The current priests were Franciscan as well, and worked among the people of the nearby settlements. At nineteen she had fallen in love with one of them. She remembered his dark brown robes with the rope around his waist, and his gentle smile. Perhaps she was absurd, but his dedication had filled her with longing to feel just as deeply about something herself, anything.

Of course nothing had happened between them, but the ardent melancholy of her dreams lingered. She remembered standing in the hot sun talking to him, trying to think of something to say that he would think wise. She so badly wanted to impress him. If she closed her eyes now she could smell the dust and the water on the stone and the sharp astringent aroma of crushed herbs. At times when Ingram was hurting her, she had done so deliberately, trying to bring back the innocence she had felt then, the ritual words of forgiveness.

Then she and her father had gone north to San Francisco, to the cooler, bright light on the sea. That was just after the first gold had been found in the river. Her father had set up trade. The wealth, the new people had arrived so fast, he had worked every day and half the night just to keep up with it. He became rich. At that time it was still all good.

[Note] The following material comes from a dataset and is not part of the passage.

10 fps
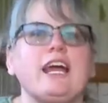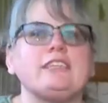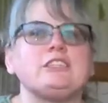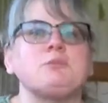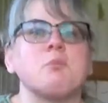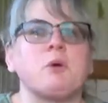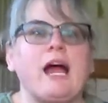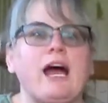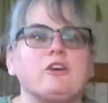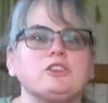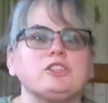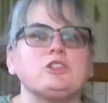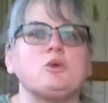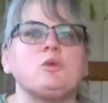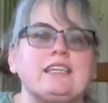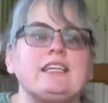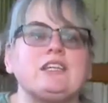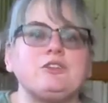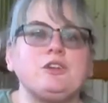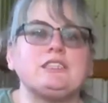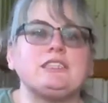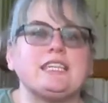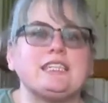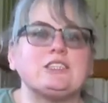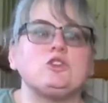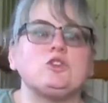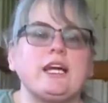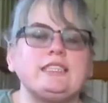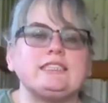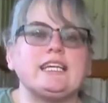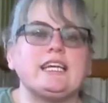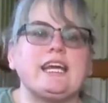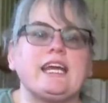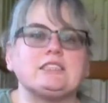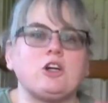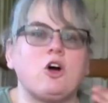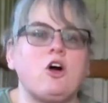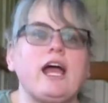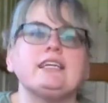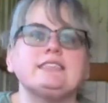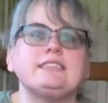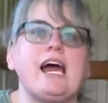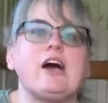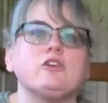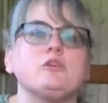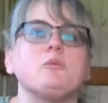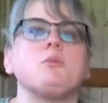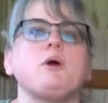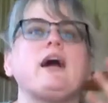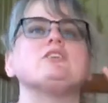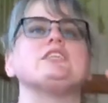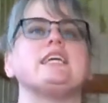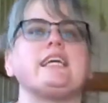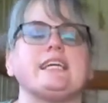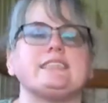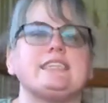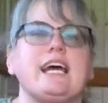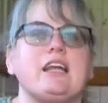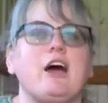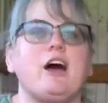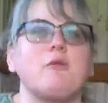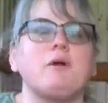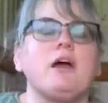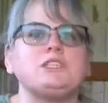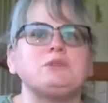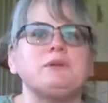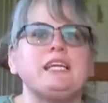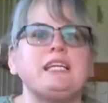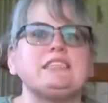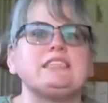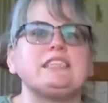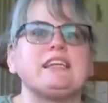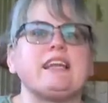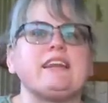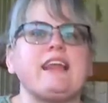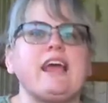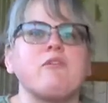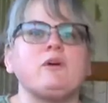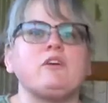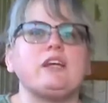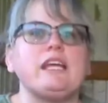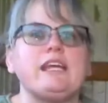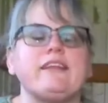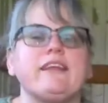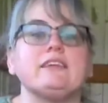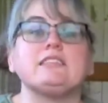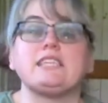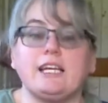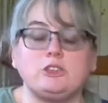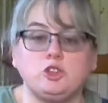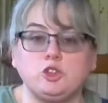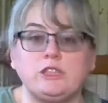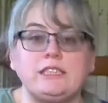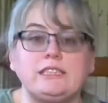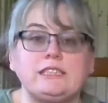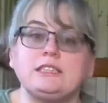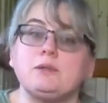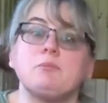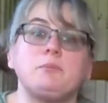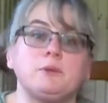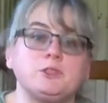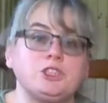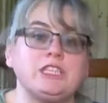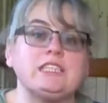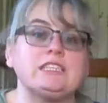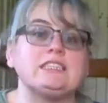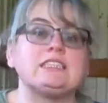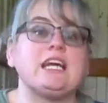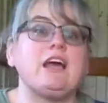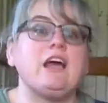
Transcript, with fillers: like to browse. The difference is grazing is all head down, browsing is head up, which means that they will eat things like trees, bushes,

She had married—not well, but adequately. It didn't do to be a single woman in those days, unless you were a schoolteacher, or something of the sort. She had had no wish for that, although looking back, she thought it would have been a fine calling. She wanted to taste life far more deeply than any children's classroom could offer. How naïve! But marriage then was an unexplored land for her, full of hope. There had been good times and bad, probably like the marriages of most of the young women she had known.

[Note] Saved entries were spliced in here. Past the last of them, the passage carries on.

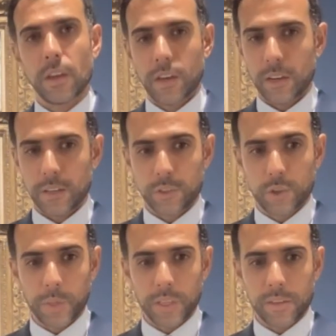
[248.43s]
it
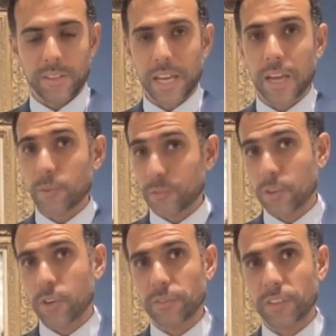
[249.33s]
during the time of
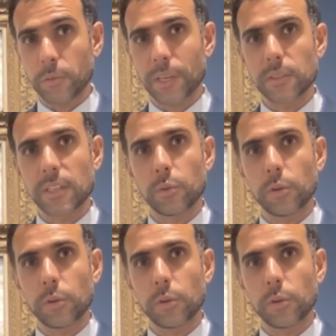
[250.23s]
COVID, because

Then her husband had been killed in a stupid gunfight over a gold claim. She became a respectable widow, and had no desire to marry again. Her father had been too busy to force the issue, but that was a subject she still would not ever revisit willingly.

She still had vivid memories of San Francisco as it grew almost overnight, like a mushroom in a rich meadow. She could remember walking down the street where her father's emporium was and hearing the shouts of building workers, carpenters, roofers, men hauling timbers in horse-drawn wagons. New houses went up every day, and still it was nothing like enough, because more and more ships kept arriving.

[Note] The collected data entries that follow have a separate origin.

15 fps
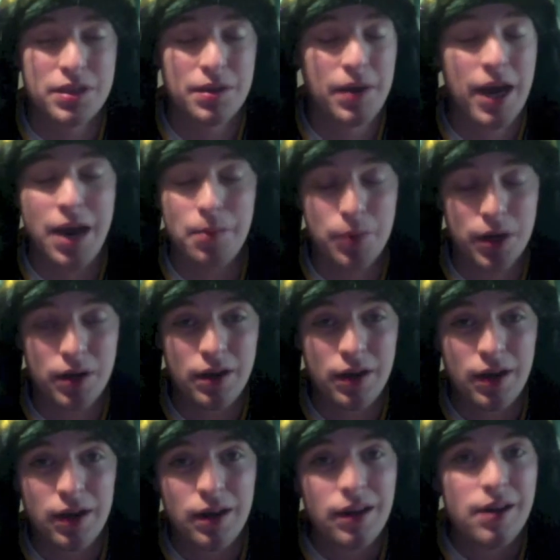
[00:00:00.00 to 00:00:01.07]
happen,
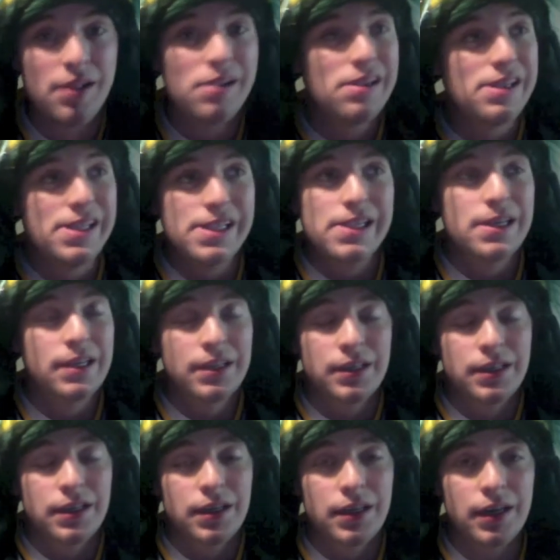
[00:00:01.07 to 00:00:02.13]

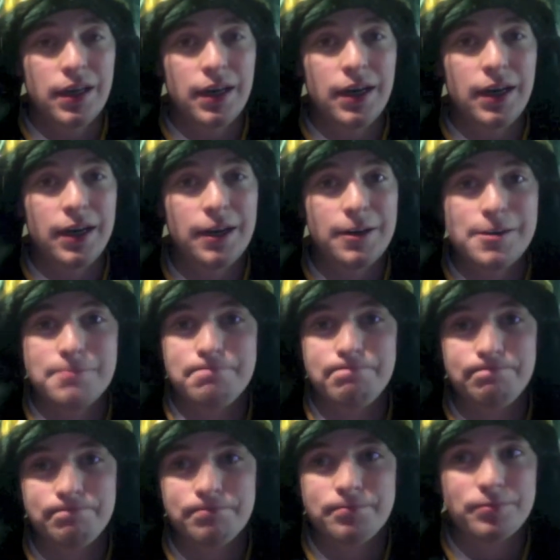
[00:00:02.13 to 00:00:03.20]
it's
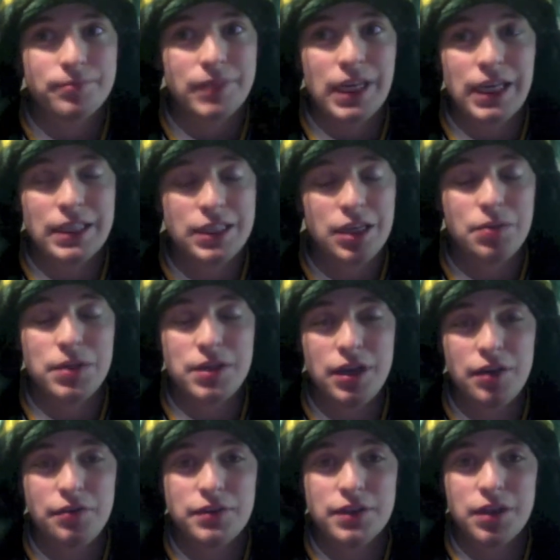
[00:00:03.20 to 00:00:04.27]
going to be
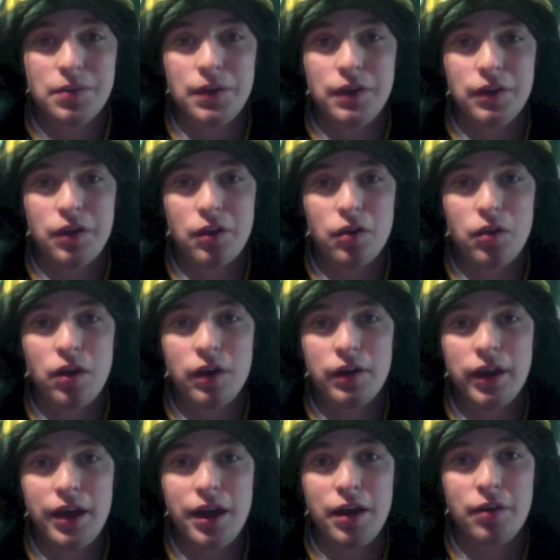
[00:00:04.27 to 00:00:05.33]
tough. It's going to be another long
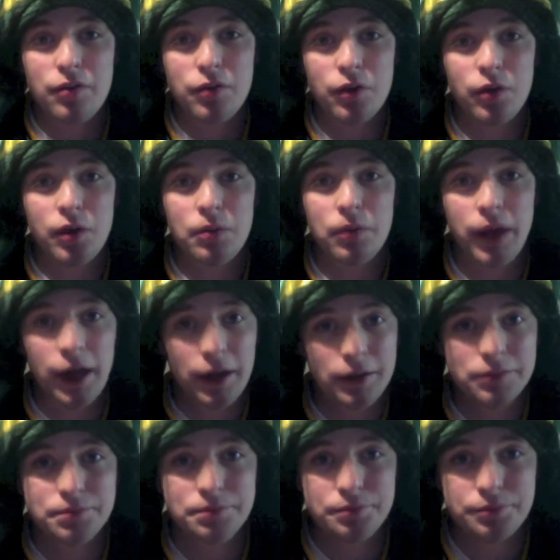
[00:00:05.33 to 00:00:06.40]
day for Green Bay.
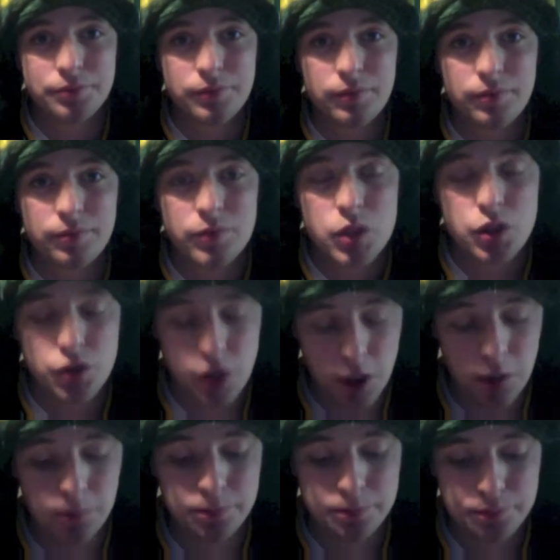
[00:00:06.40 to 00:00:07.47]

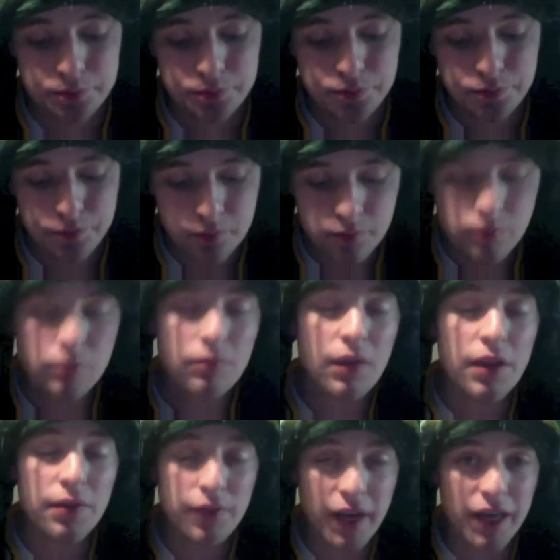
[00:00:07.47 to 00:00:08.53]
So,
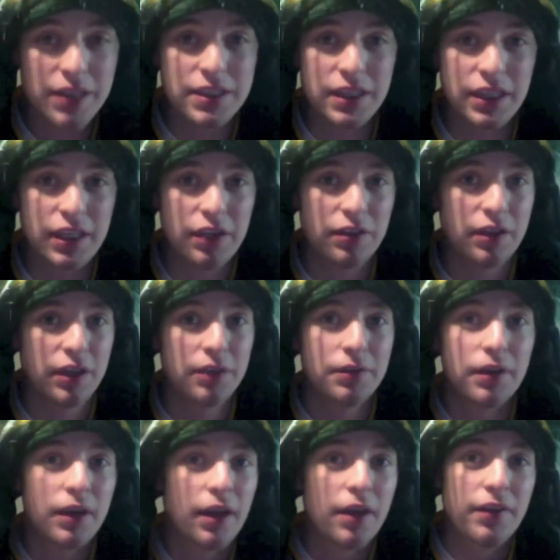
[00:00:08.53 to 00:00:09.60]
that is a key thing
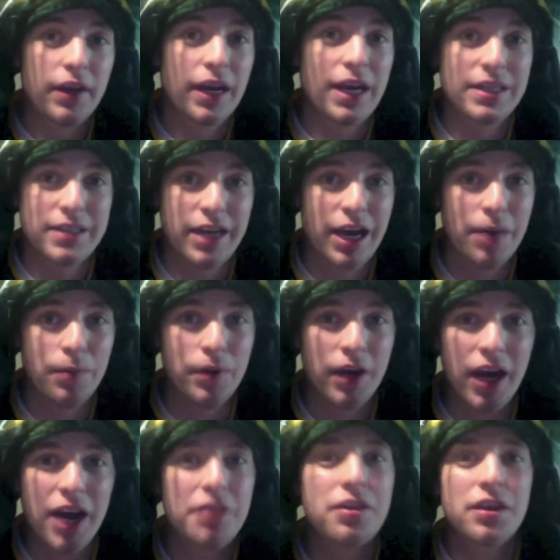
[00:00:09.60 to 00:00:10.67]
that has to happen.
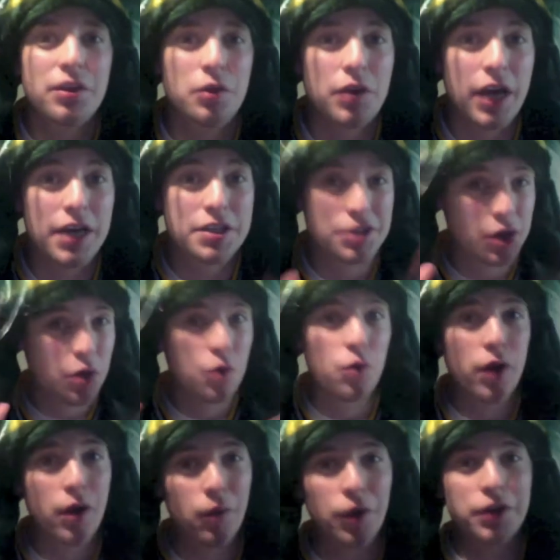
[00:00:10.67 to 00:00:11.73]
I think you guys know who
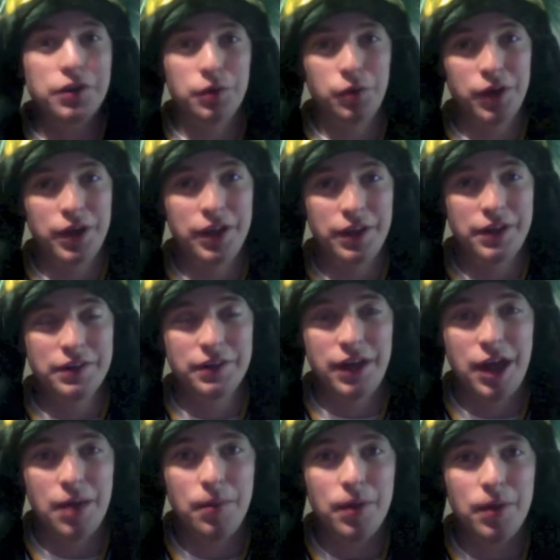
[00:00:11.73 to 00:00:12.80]
I want to win in this
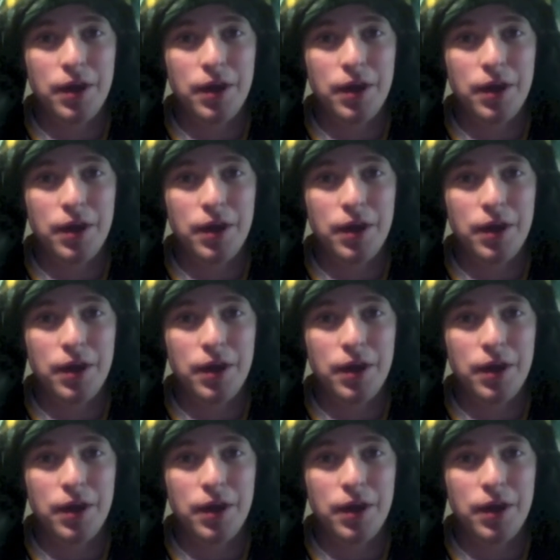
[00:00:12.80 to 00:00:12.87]
game.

Every morning she had drawn back the curtains to look out of her bedroom window with eager anticipation. Her father had always given her some luxuries, like curtains, a proper tin bath with feet, soft leather boots. Her memory was mixed with pleasure and pain, gratitude for all those small things that had mattered so much then. And then there had been the pain of how he changed, how he died.

People were a little mad with gold fever. There were always new ships in the bay, so many she could hardly see the bright water for their hulls jammed together and the forest of masts. They had crews from all over the earth bringing gold prospectors, gamblers, adventurers, profiteers, and men and women desperate for a new life.

She had befriended a few. She remembered Holly, plump and bright-eyed when she arrived. Months later she was thin, gaunt-faced, her skirts tucked up as she stood in the river endlessly digging and shifting through the pebbles, panning for gold. She and her husband lived on the riverbank, cooked on an open fire, slept on the ground. Beata never knew if they found anything.

More ships came into the bay. Too often their crews caught the gold fever as well and abandoned ship to go prospecting. The captains had to remain; they had no men to work the sails, or anything else. They came ashore, too, bringing with them anything they could use or sell. Some of the ships were even taken apart to use the precious timbers for building houses.